### Problem details
Output, exactly as written, the lines below from the one that has "[0:08.00-0:09.00]" through the one that has "Lip reading: I"; nothing else, and no pictures.
── Exercise input ──
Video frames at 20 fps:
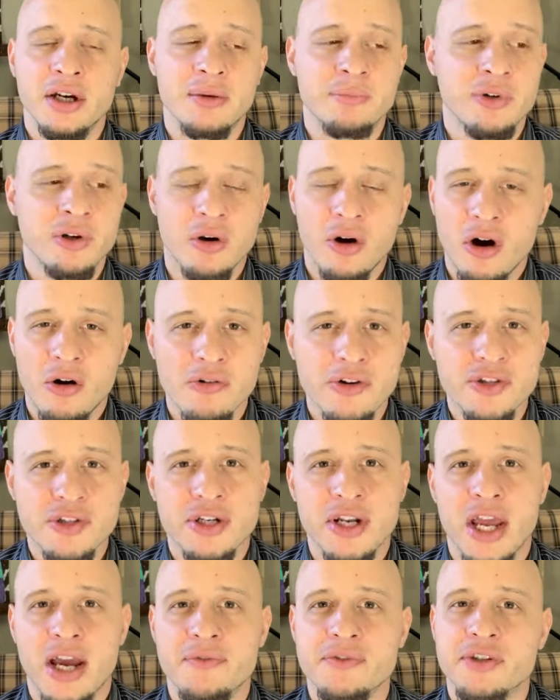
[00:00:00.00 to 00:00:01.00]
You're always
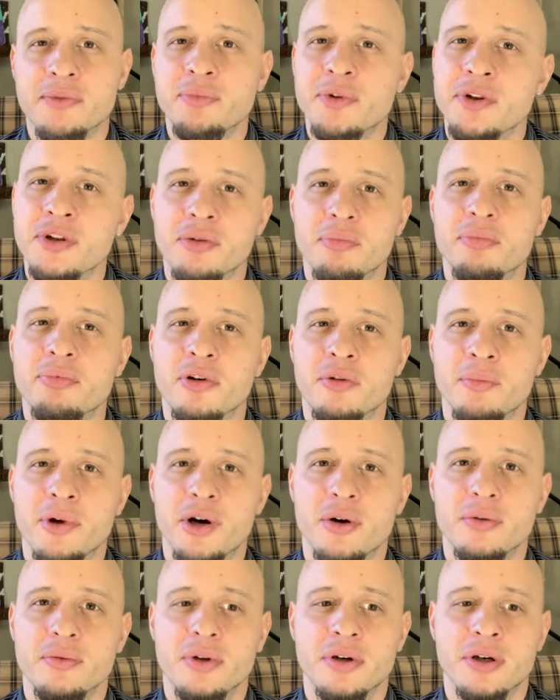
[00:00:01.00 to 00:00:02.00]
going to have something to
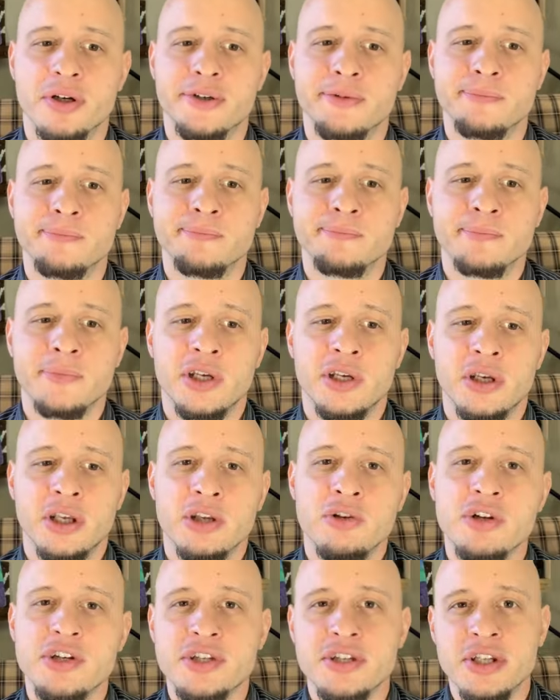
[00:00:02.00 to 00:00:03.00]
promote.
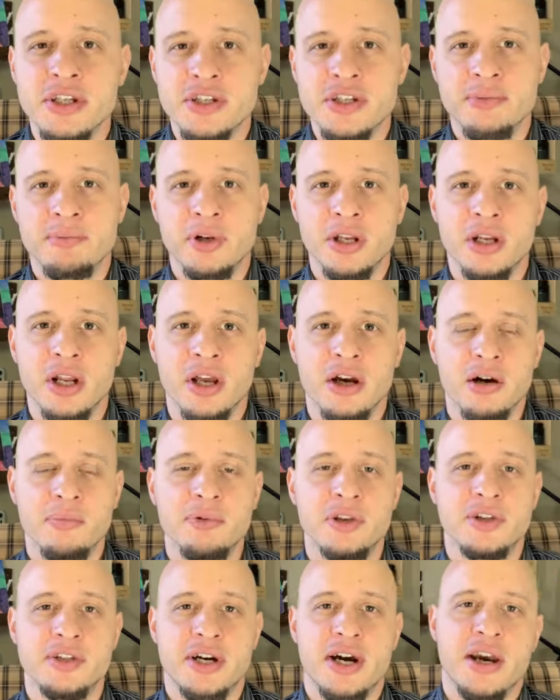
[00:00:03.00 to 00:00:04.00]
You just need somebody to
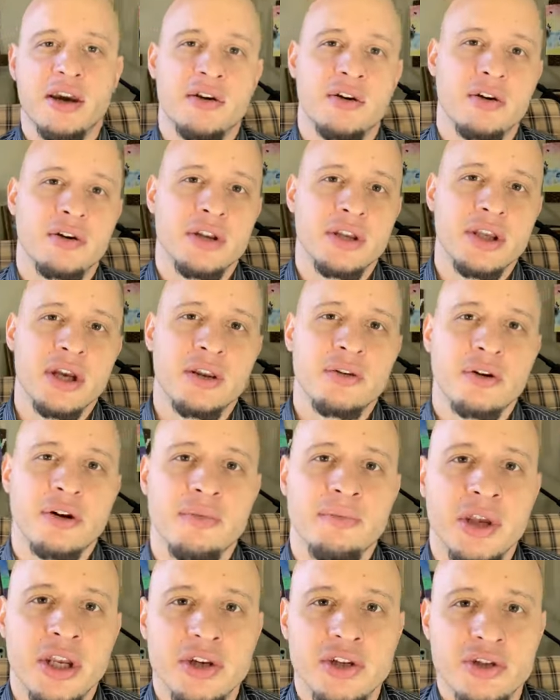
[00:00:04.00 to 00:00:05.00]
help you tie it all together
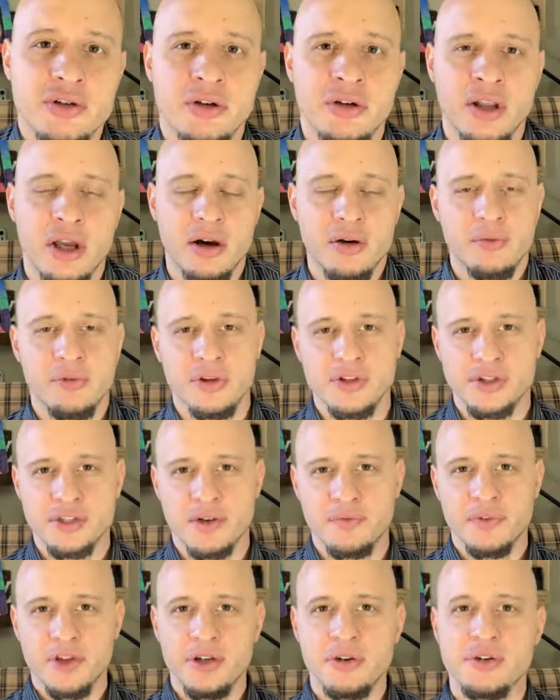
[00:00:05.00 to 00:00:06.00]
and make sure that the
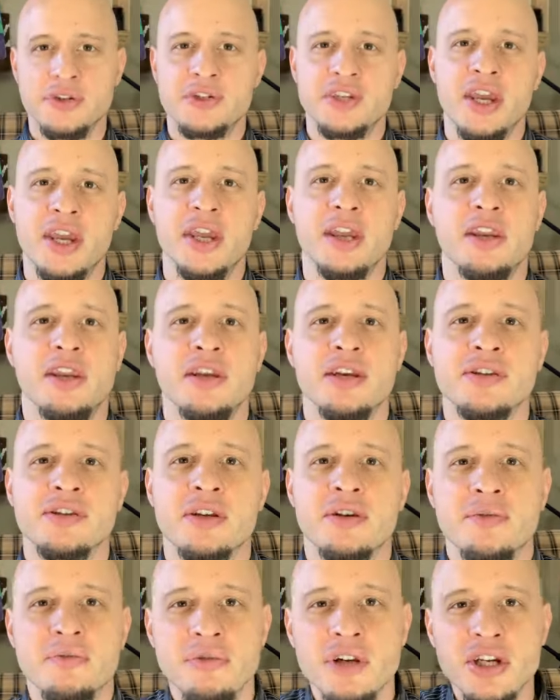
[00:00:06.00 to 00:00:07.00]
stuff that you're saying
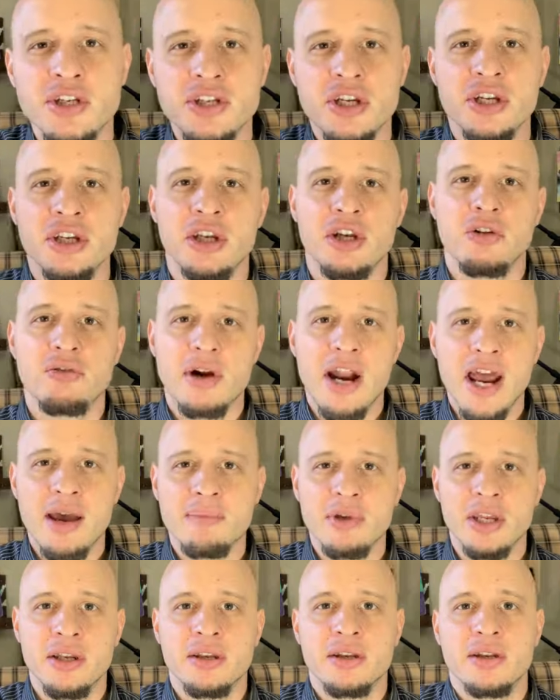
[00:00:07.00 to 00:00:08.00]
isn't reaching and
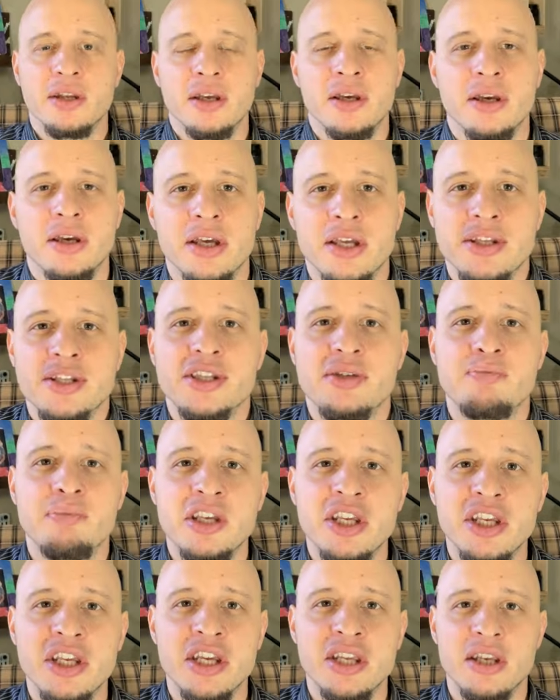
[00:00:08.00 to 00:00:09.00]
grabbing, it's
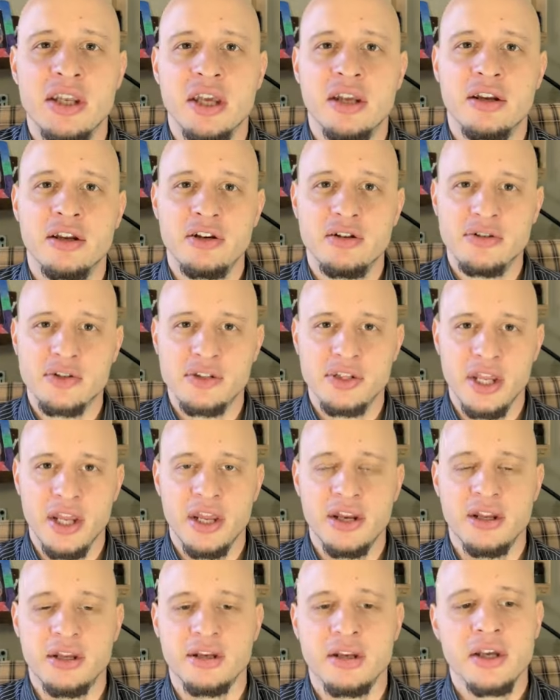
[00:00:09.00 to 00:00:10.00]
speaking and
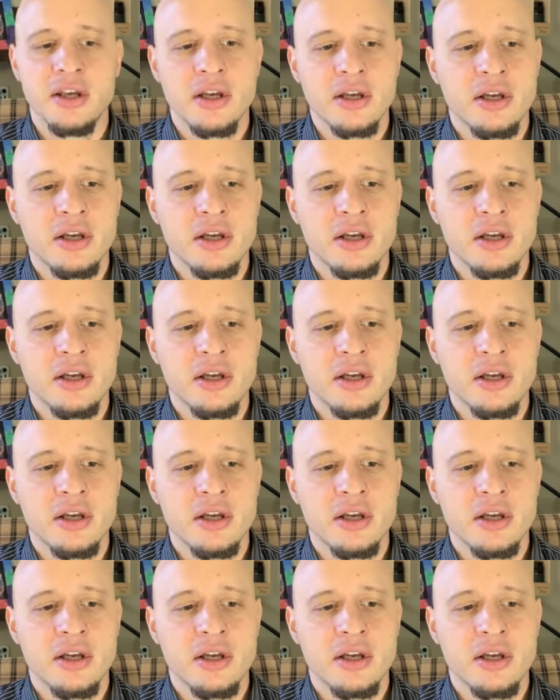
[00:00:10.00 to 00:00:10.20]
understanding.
───
── Exercise input ──
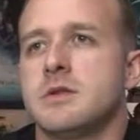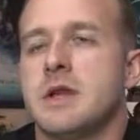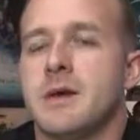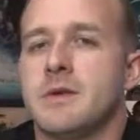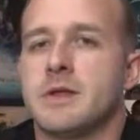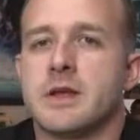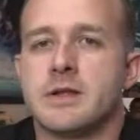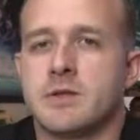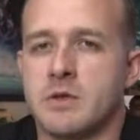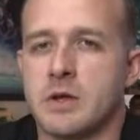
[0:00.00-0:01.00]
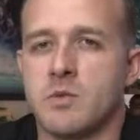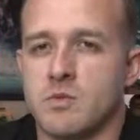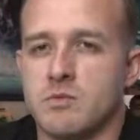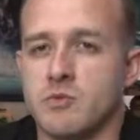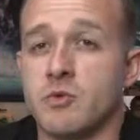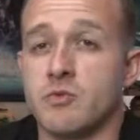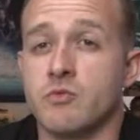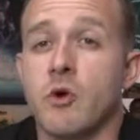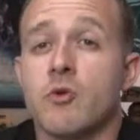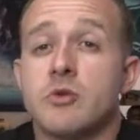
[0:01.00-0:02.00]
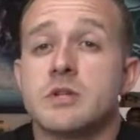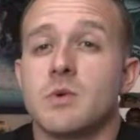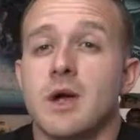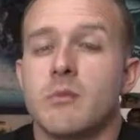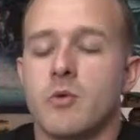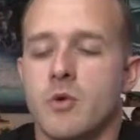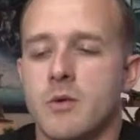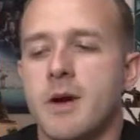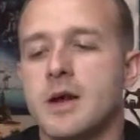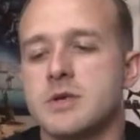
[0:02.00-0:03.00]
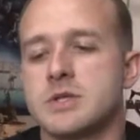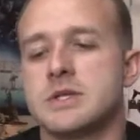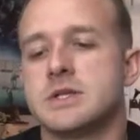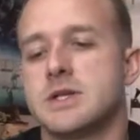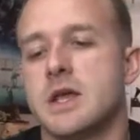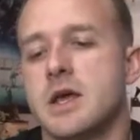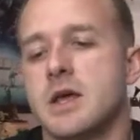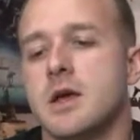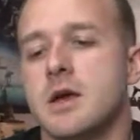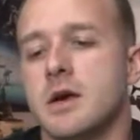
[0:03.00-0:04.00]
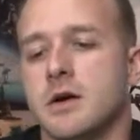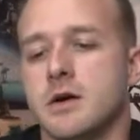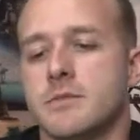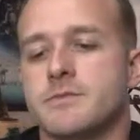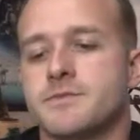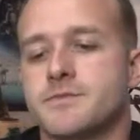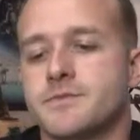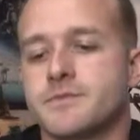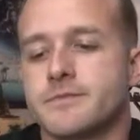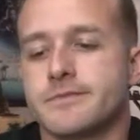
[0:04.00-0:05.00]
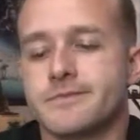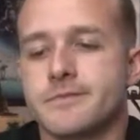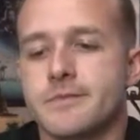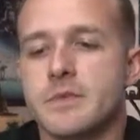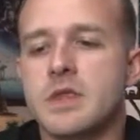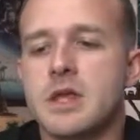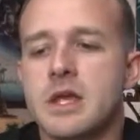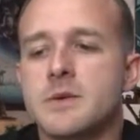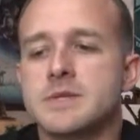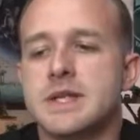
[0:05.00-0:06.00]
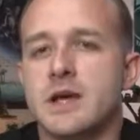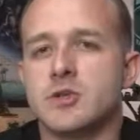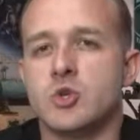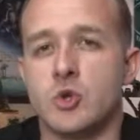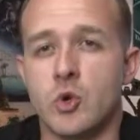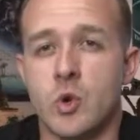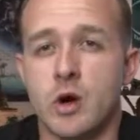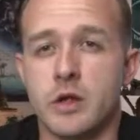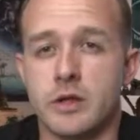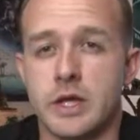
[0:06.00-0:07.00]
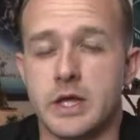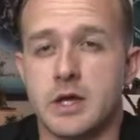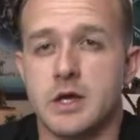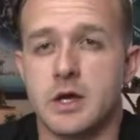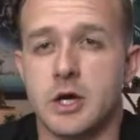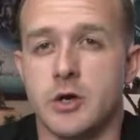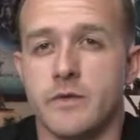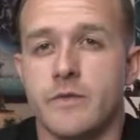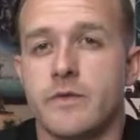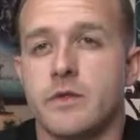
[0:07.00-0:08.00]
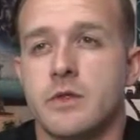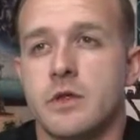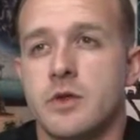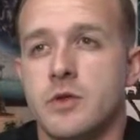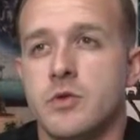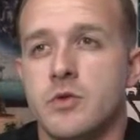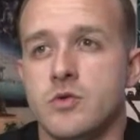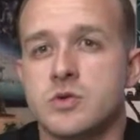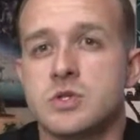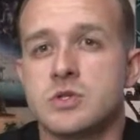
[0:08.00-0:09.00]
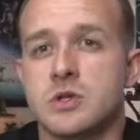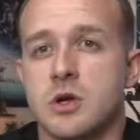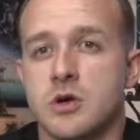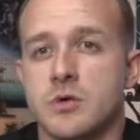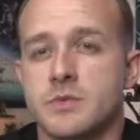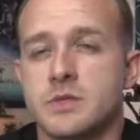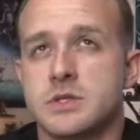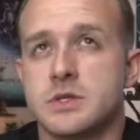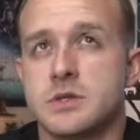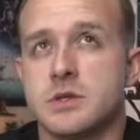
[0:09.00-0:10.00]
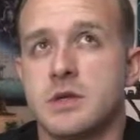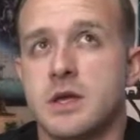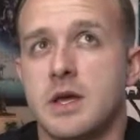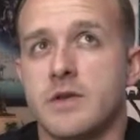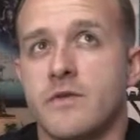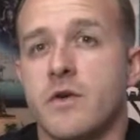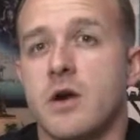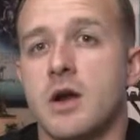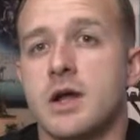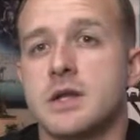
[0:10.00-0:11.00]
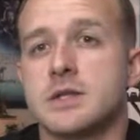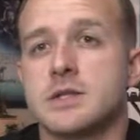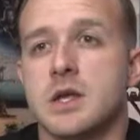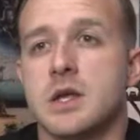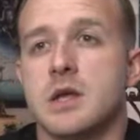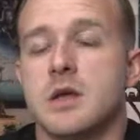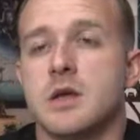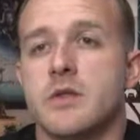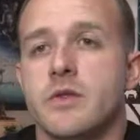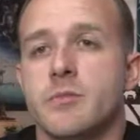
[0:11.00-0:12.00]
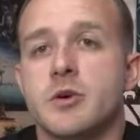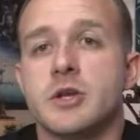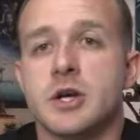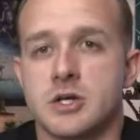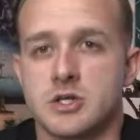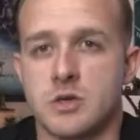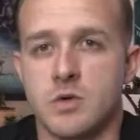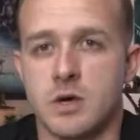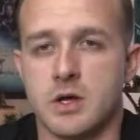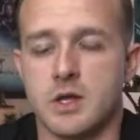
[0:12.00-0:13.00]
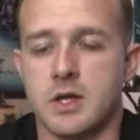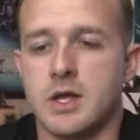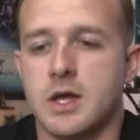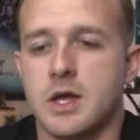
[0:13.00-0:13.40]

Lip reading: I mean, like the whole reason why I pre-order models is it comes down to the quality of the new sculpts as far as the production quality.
───
### Written reply
[0:08.00-0:09.00]
[0:09.00-0:10.00]
[0:10.00-0:11.00]
[0:11.00-0:12.00]
[0:12.00-0:13.00]
[0:13.00-0:13.40]

Lip reading: I mean, like the whole reason why I pre-order models is it comes down to the quality of the new sculpts as far as the production quality.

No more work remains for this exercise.